Exercise prompt
Below are the records to transcribe exactly; do not include any images.
.....
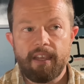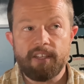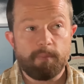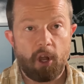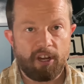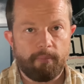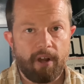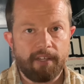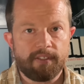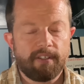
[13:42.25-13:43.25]
is market
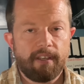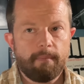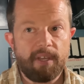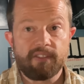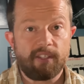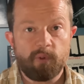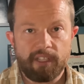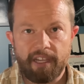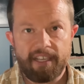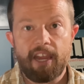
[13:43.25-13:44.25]
price because that's
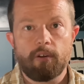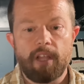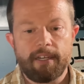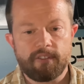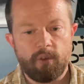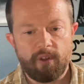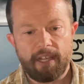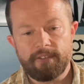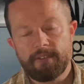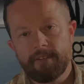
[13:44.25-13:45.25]
what like Carolina Soul
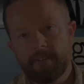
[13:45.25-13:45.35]
gets.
.....
Answer to this problem
[13:42.25-13:43.25]
is market
[13:43.25-13:44.25]
price because that's
[13:44.25-13:45.25]
what like Carolina Soul
[13:45.25-13:45.35]
gets.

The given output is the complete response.